How can the "reporter" Robert Fisk get so many facts wrong? Well, I guess that's why he's a "reporter" rather than a reporter. I hereby coin a new term to describe such sloppy, factually-challenged writing: "Fisk-ally irresponsible."
Arggh! I've been meaning to link to some choice articles by Orson Scott Card for the last couple of weeks, and now, because I frittered away my time on things like watching TV and eating bon-bons, Charles Johnson has beaten my sorry carcass to the punch.
Geography as political diatribe. The Association of American Geographers (AAG) holds its annual conference this week in Los Angeles. If you're in the area on Wednesday morning, March 20, you can attend this session: "4221. The Middle East Today." (Matt? Ken? Charles? How about it?) The Wiesenthal Center has protested to the AAG that this session looks a lot more like anti-Israel propaganda than a session on geographic issues. The AAG disagrees. You be the judge. The five-paper session includes the following three:

Jonathan Lu (U Northern Iowa): "Arab-Israeli Conflicts: A Biblical Solution." From the abstract: "The Jews claimed their rights to the land based on the promise God first gave their ancestor Abraham. The Palestinians claimed their rights to the land based on their historical residence on the land, while the Jews were absent living in Diaspora.... This research looked to the Bible for a solution: calling the people to learn from their history and obeying God's commands.... Success or failure of this solution depends on the willingness of both sides, with divine healing and help, to forgive and forget past bitterness, to accept the fact of needing to live in peaceful coexistence, and on the willingness of the Israelis to obey the commands of their God."

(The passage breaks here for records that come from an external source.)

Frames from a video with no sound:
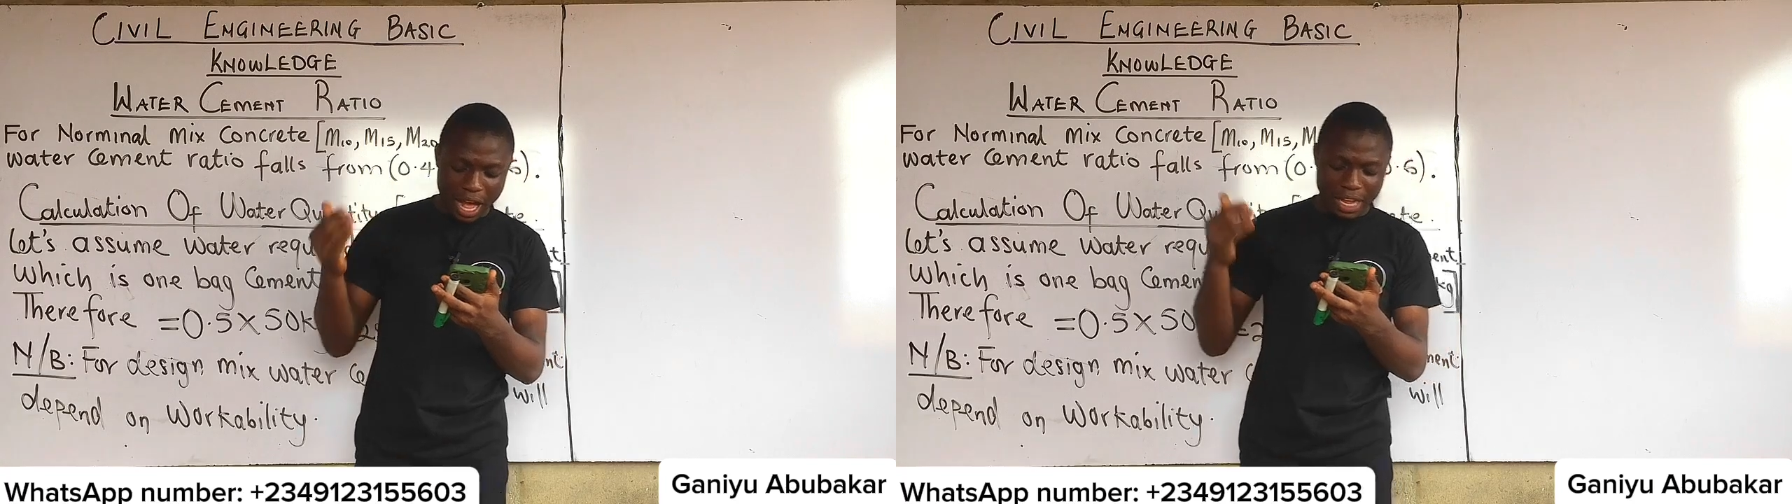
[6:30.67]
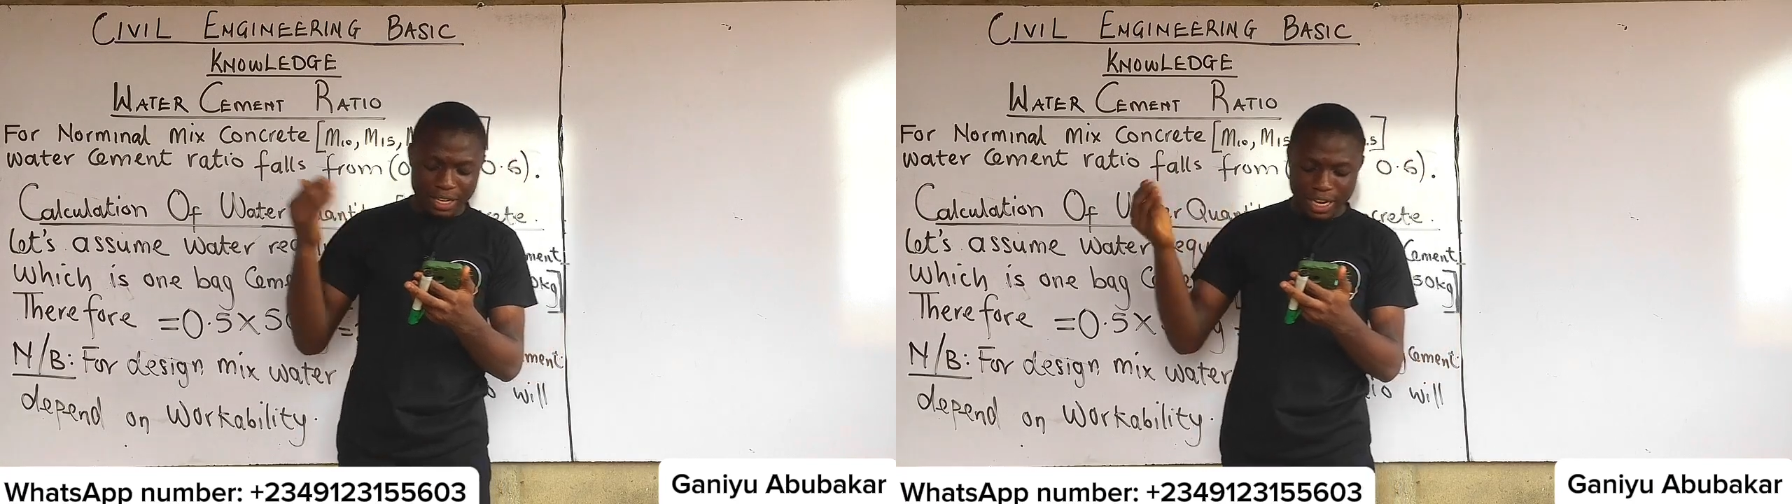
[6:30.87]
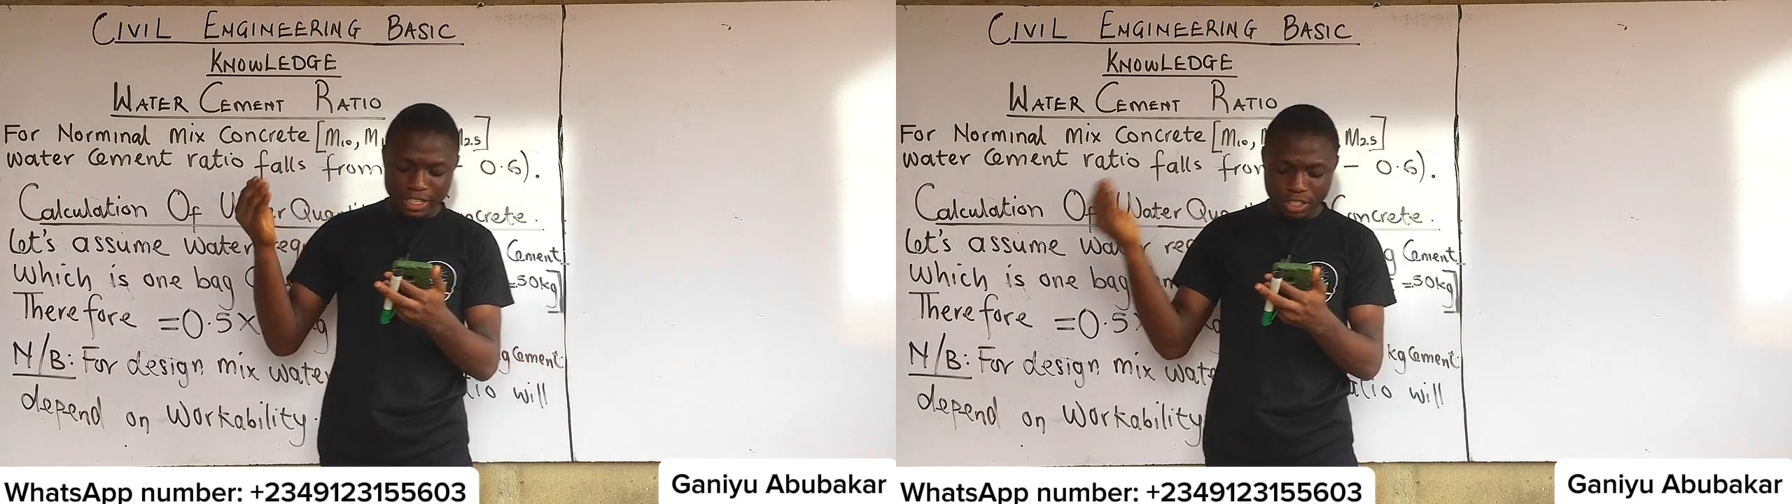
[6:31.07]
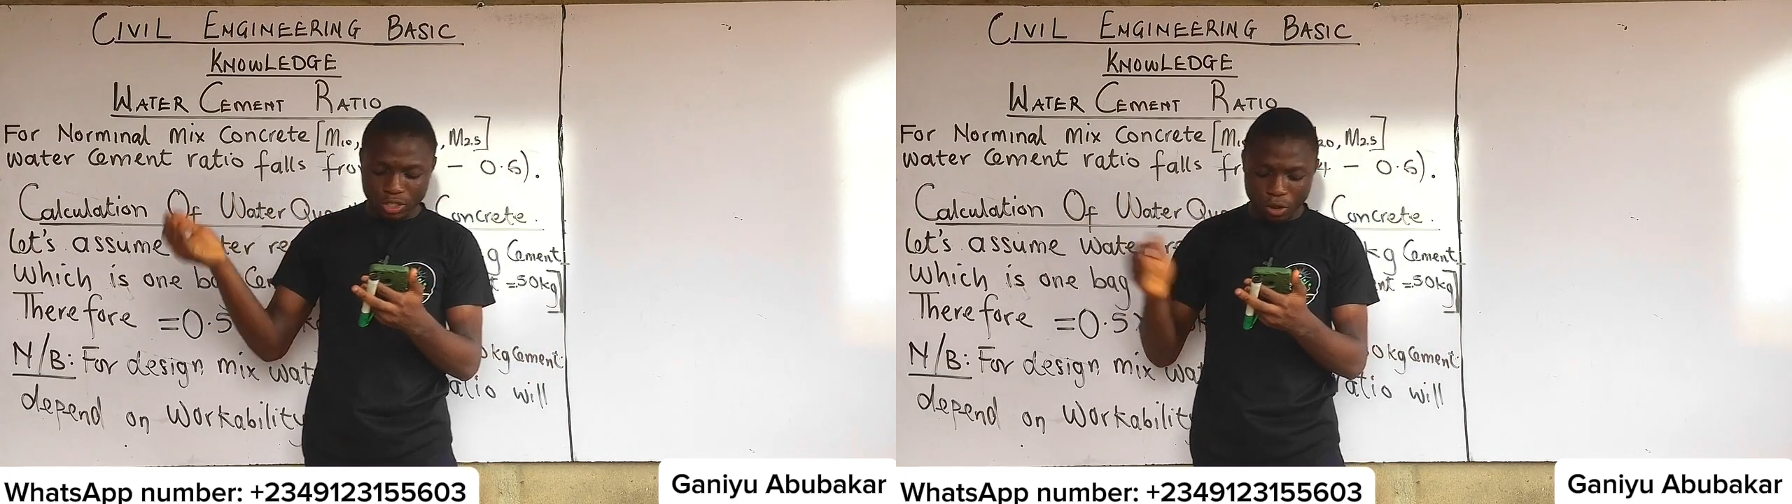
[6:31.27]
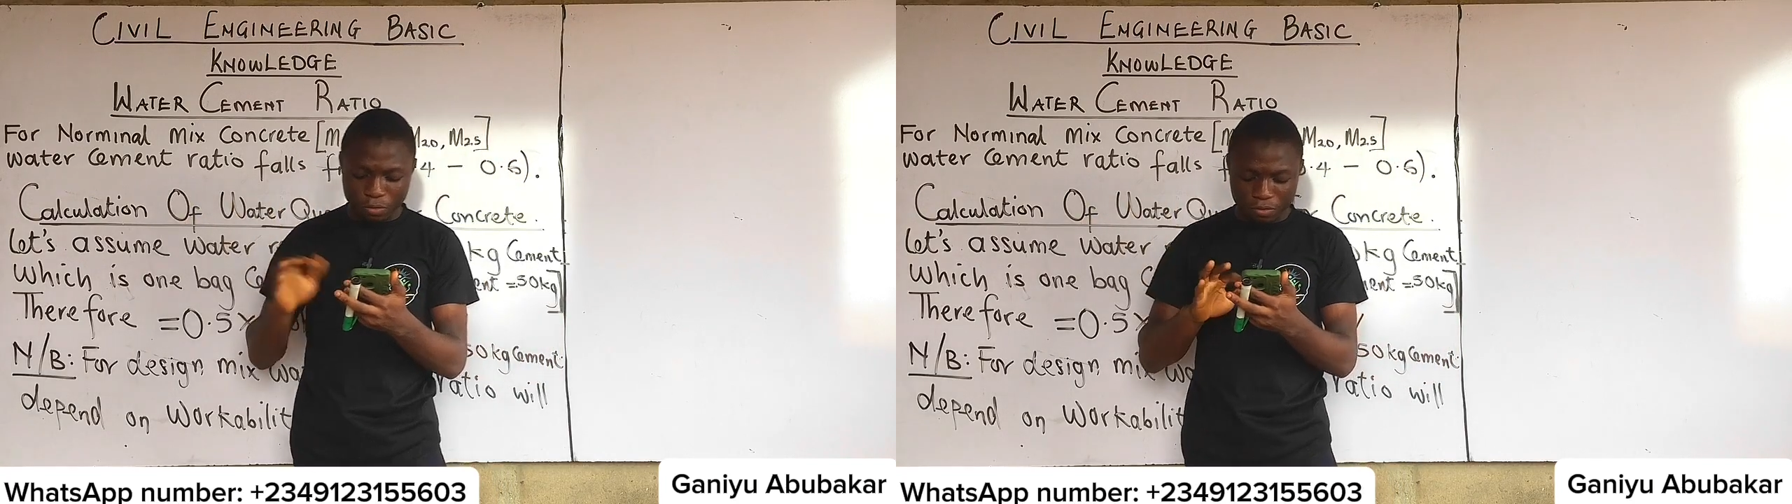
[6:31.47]
and let's
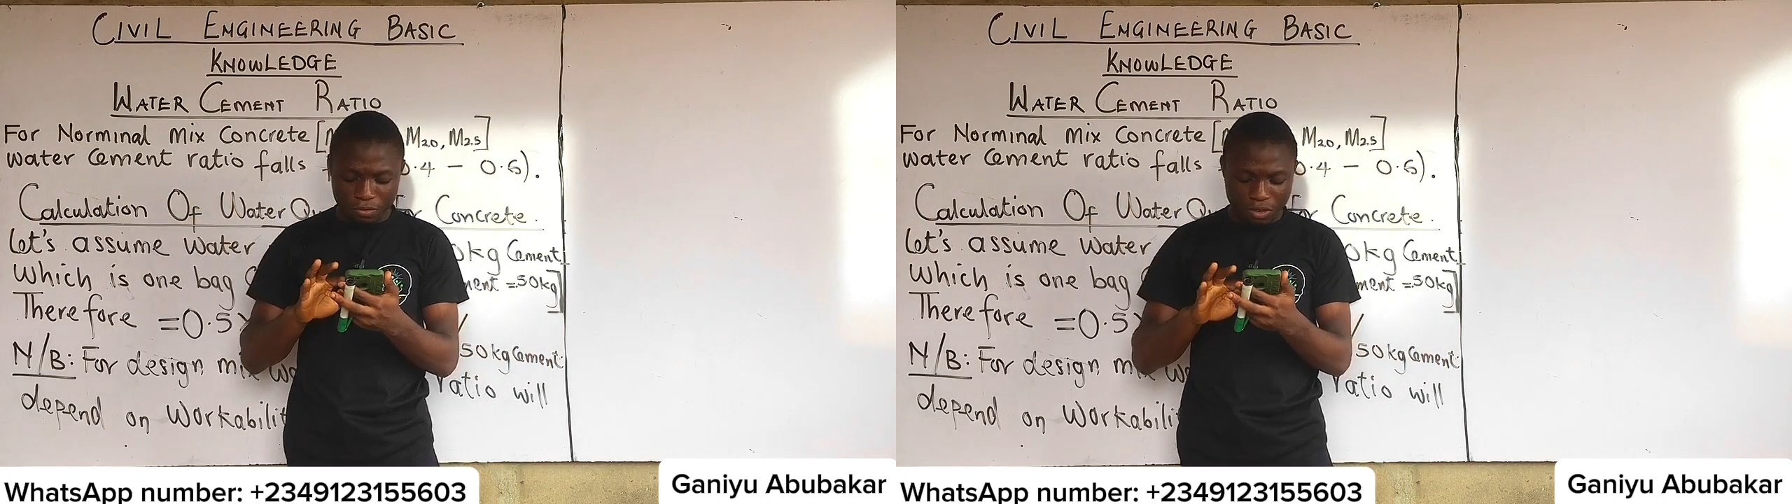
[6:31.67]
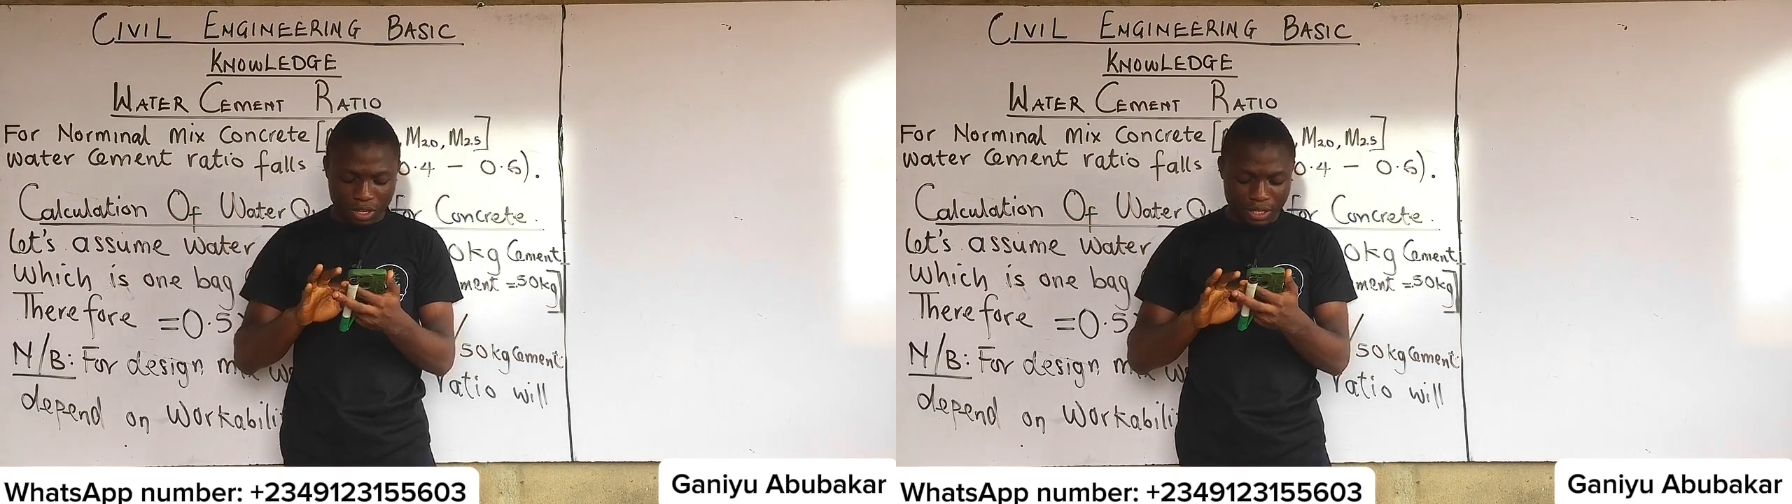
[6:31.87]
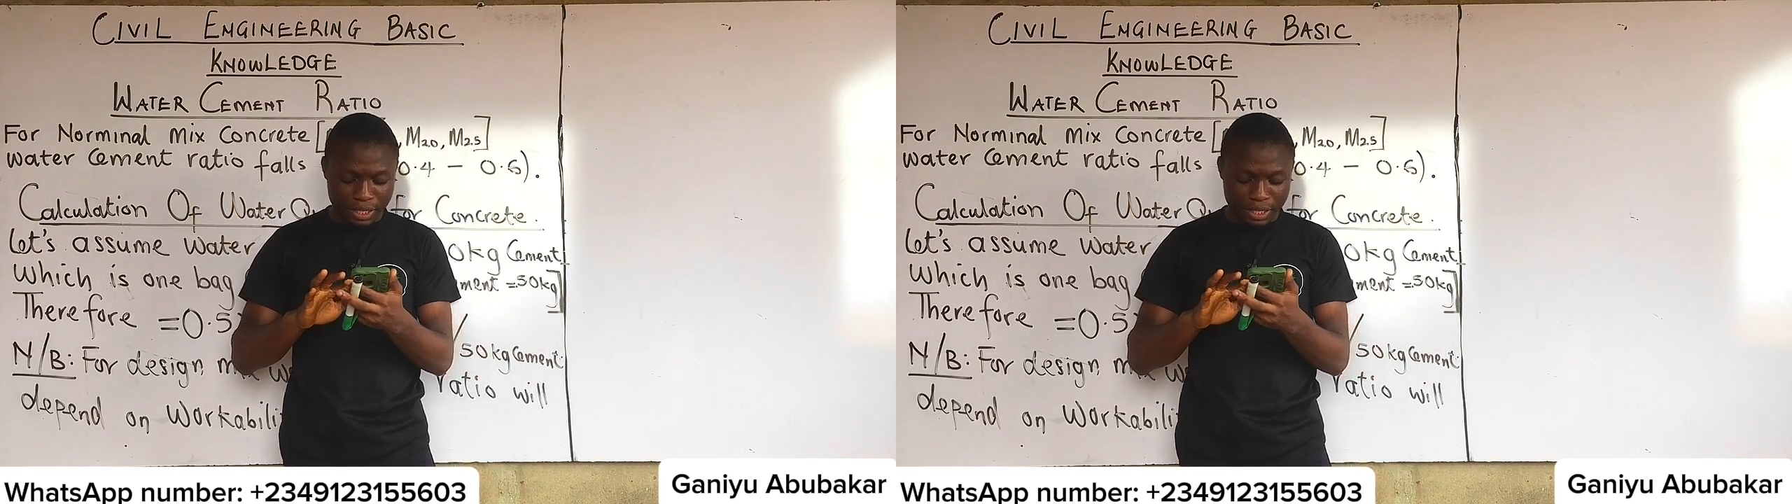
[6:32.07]
solve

Mohameden Ould-Mey (Indiana state University):"Zionism is Back to Square One: From the Jewish Question in Europe to the Israeli Problem in the Arab World." From the abstract: "The paper examines the failure of Zionism to (1) achieve its core objectives, (2) continue to fabricate and/or re-write Middle Eastern history, and (3) realize and recognize the necessity for the de-Zionization and democratization of the State of Israel. First, the paper argues that though Europe and the Arab World paid a heavy price for the conception of Zionism in Europe and the creation of the State of Israel in Palestine, Zionism failed to solve the Jewish Question, achieve normalcy for the State of Israel, or erase Palestine and the Palestinians from the map. Second,...."

Ghazi Falah (University of Akron): "Blaming the victim: representation of the Palestinian Intifada in selected daily newspapers in North America." From the abstract: "In this paper, I look at the heading, pictures and texts published in various newspapers in Canada and the U.S. concerning the ongoing bloody conflict between the Palestinian civilians and the occupying Israeli army. I attempt to explain the causes underlying the inherited biases towards Palestinians and point out patterns of misrepresentation of the Palestinian struggle for liberation and resistance."

I always thought that geography studies would deal with cartography or environmental issues, or maybe the location of industrial development. But for these academic pretenders, it's really an outlet for political rhetoric, and sloppy political rhetoric at that.

Here's another paper from the same session. I wonder how this scholar is going to feel about being lumped in with these bozos.

Jeffrey A. Gritzner (University of Montana): "Patterns of Environmental Change in Levantine Antiquity." From the abstract: "This paper explores patterns of environmental change in the Levant during the late Pleistocene and Holocene epochs. In doing so, it variously draws upon analysis of solifluction, fluvial geomorphology, flora, fauna, the archaeological record, and literature."

What's next? A session on Israeli oppression at the next Computer Science conference ("A Batch Approach to Bandwidth Constraints, and the Problem of Israel")? A session on the evils of Zionism at the next Astrophysics conference ("The Sun Also Rises Over Palestine")?